(Saved entries)
__________
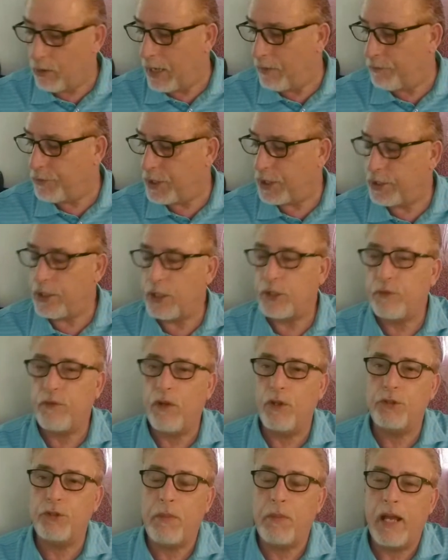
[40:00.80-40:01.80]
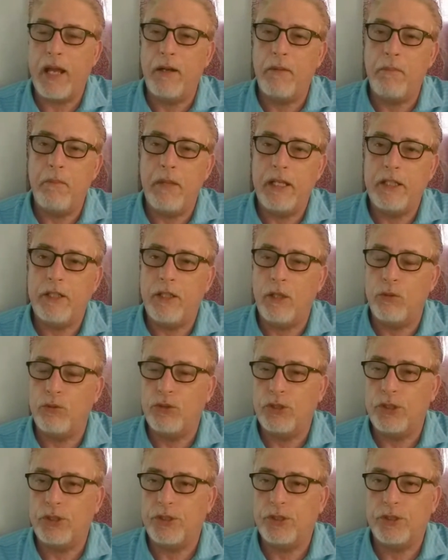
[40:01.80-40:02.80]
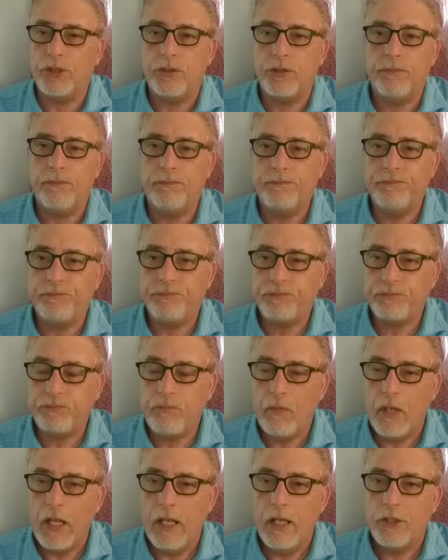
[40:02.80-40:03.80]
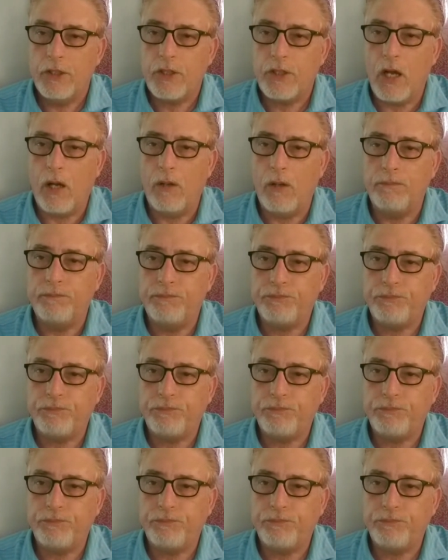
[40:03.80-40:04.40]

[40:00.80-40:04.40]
have Chich's phone. Spinomentosis. It's called.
__________
WORK INSTRUCTIONS:
From the first line to the last, repeat the records exactly, leaving out the pictures.

RESPONSE FOR THIS EXERCISE:
[40:00.80-40:01.80]
[40:01.80-40:02.80]
[40:02.80-40:03.80]
[40:03.80-40:04.40]

[40:00.80-40:04.40]
have Chich's phone. Spinomentosis. It's called.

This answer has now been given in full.